In that passion read, Jesus dies kingly and triumphantly in John “bowing his head he handed over his spirit.”  On top of the cross, his title- “Jesus the Nazorean, the King of the Jews,” is universally written in three languages (Hebrew, Greek and Latin). It is a universal Good Friday! A Friday that saves the world? Even though his garments are divided as foretold, his priestly tunic, the alb is intact, a priest forever! As long foretold, that on being lifted up he would draw many to himself(John 12:32), on the foot of the cross, came the fulfilment (tetelestai): Mary his mother, the sister, wife of Clopas, Mary Magdalene, the disciple whom he love,  Roman soldiers, Jews, Gentiles,  and secrete believers like Nichodemus, Joseph of Arimathea  were all there! Jesus is also given a kingly burial and laid in a garden!

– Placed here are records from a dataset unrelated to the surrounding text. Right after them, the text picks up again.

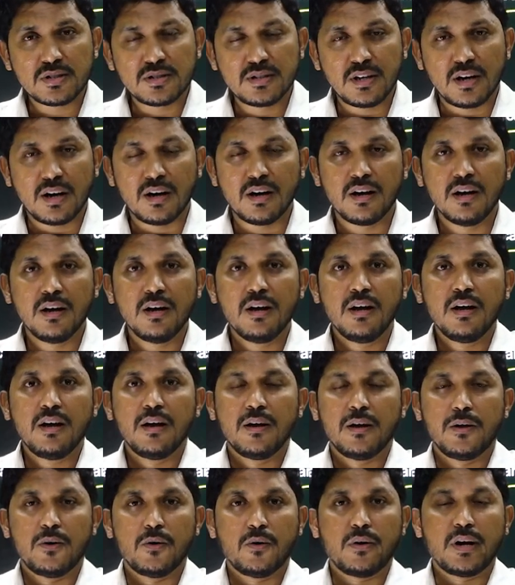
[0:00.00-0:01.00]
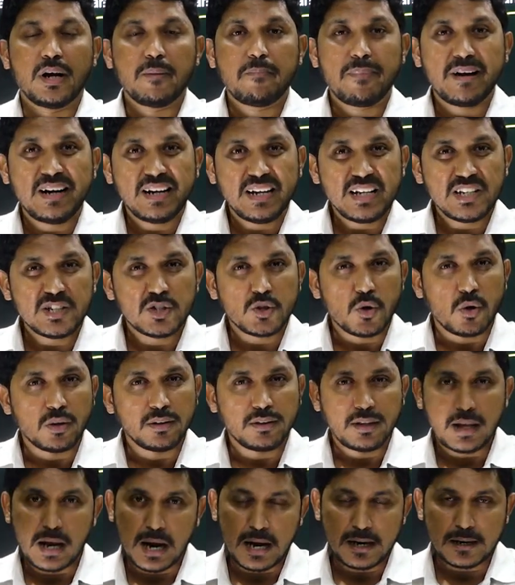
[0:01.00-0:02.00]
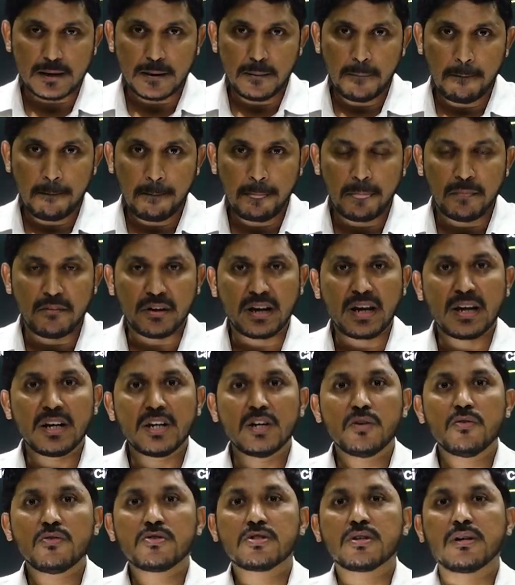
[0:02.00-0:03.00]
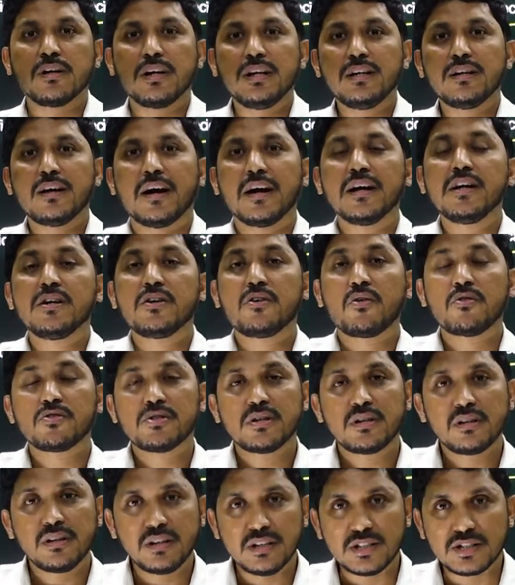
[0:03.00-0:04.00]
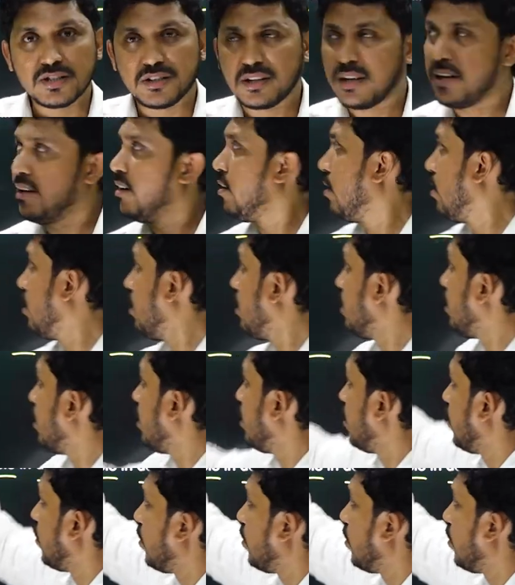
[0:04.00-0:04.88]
the you know dependence on that we can use green hydrogen instead in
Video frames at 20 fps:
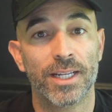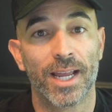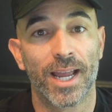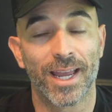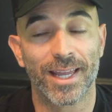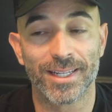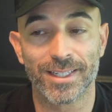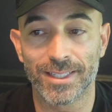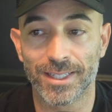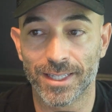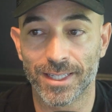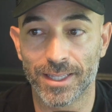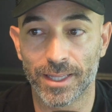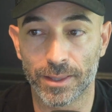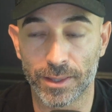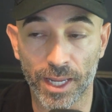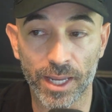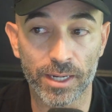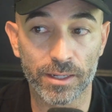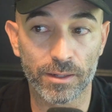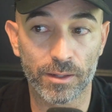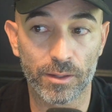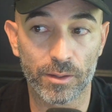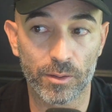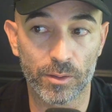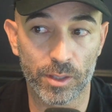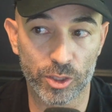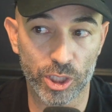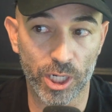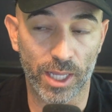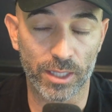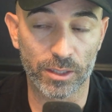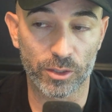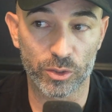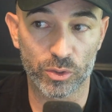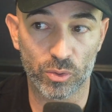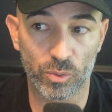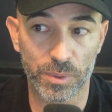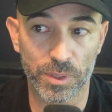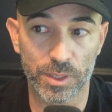And then the
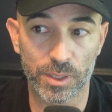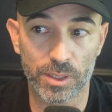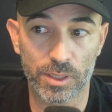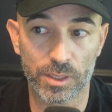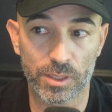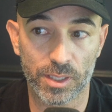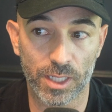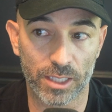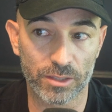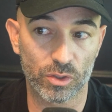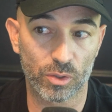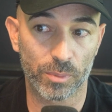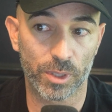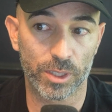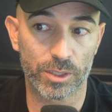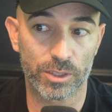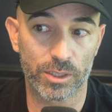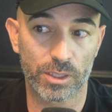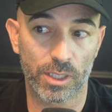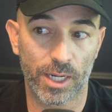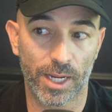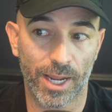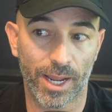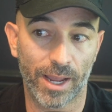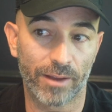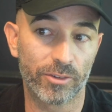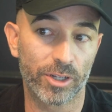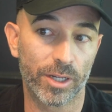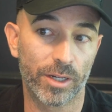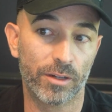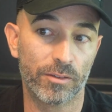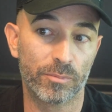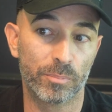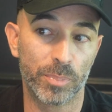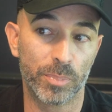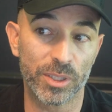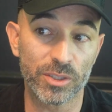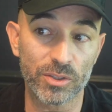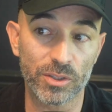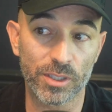challenge will be not so much having enough
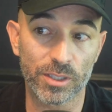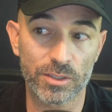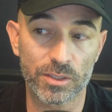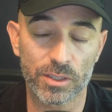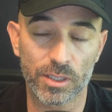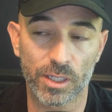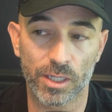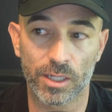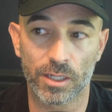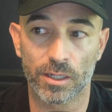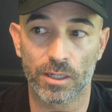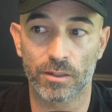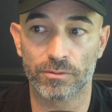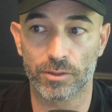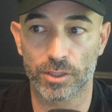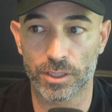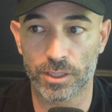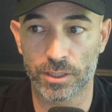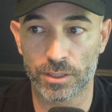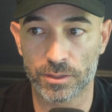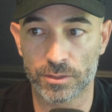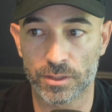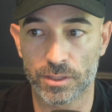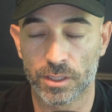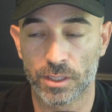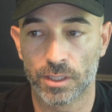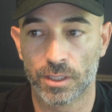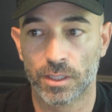business and enough leads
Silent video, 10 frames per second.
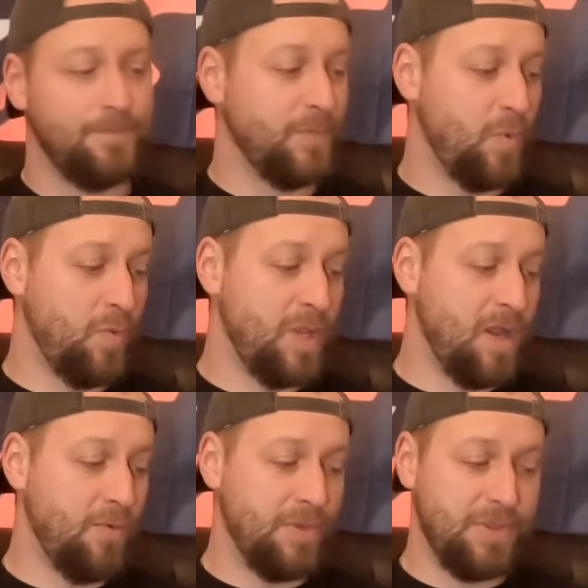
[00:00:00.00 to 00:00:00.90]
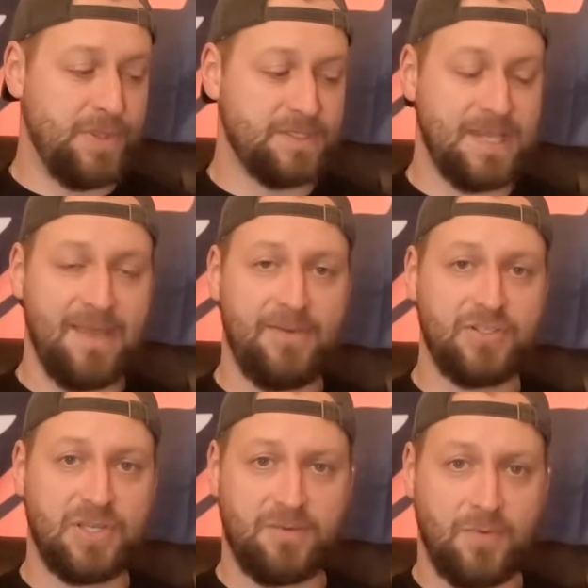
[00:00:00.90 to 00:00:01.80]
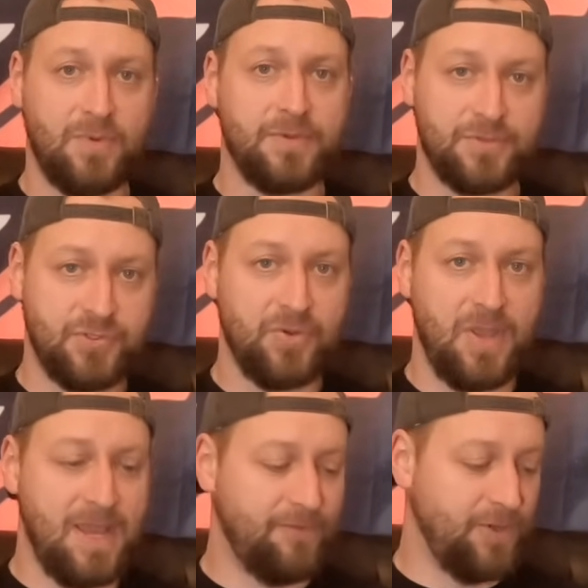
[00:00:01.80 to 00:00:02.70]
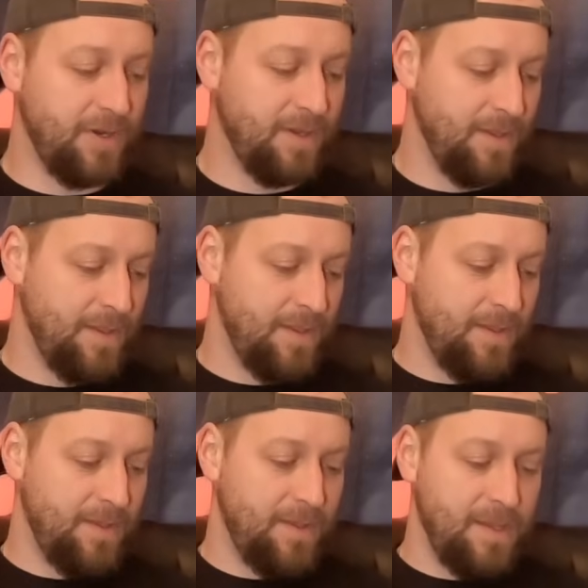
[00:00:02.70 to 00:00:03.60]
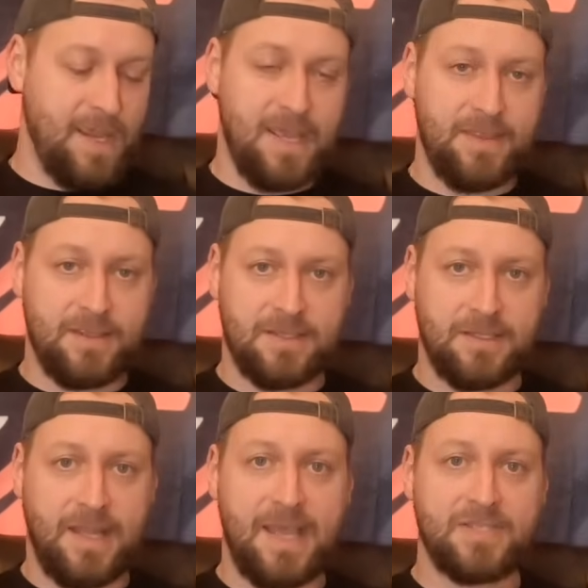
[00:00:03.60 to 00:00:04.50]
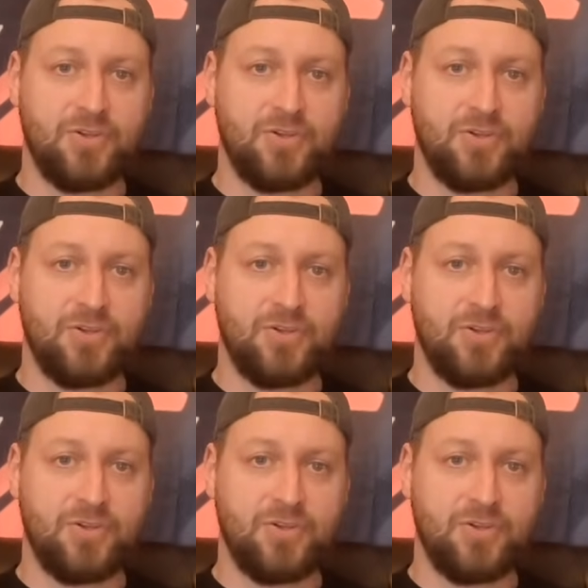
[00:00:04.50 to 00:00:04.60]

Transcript: what we got with the Savage. We'll show you after. And the last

This is the mysterious narrative that has really made Good Friday, good and redemptive. Today the victim has become the conqueror!  As Pope Francis, and his many predecessors have, repeatedly emphasized, it is a gospel of suffering endurance for all who have in the course of history been persecuted and abused by those who are politically, socially, religiously and economically powerful; those plagued by diseases, natural tragedies, man-made violent structures, abuse of guns, ISIS, BOKO Haram, religious extremists, poverty, ignorance, but who realize that God is with them, and that the power of the oppressors are temporary.

May we on this Good Friday (2016,……. 2019,…..), continue to contemplate the mystery of the redemptive suffering of Christ, remembering to bear our suffering patiently, as well as pray for our brothers and sisters, who are victims of all kinds of attacks and tragedies (Notre Dame Cathedral inflame, etc)! And may we together continue to build God’s kingdom through our lives of faithful witness to the Cross and so help bring our neighbors to Christ with whom we shall one day share eternal life in heaven!

Reflection Questions:
1.    In the light of Good Friday’s liturgy what are the areas of our sufferings, false attacks and persecutions, worthy of offering it to the Lord?
2.    Do we believe in the hiddenness of salvation in the Cross?
3.    How do we assist others to bear their daily crosses with hope and trust in the Redeemer’s Assistance?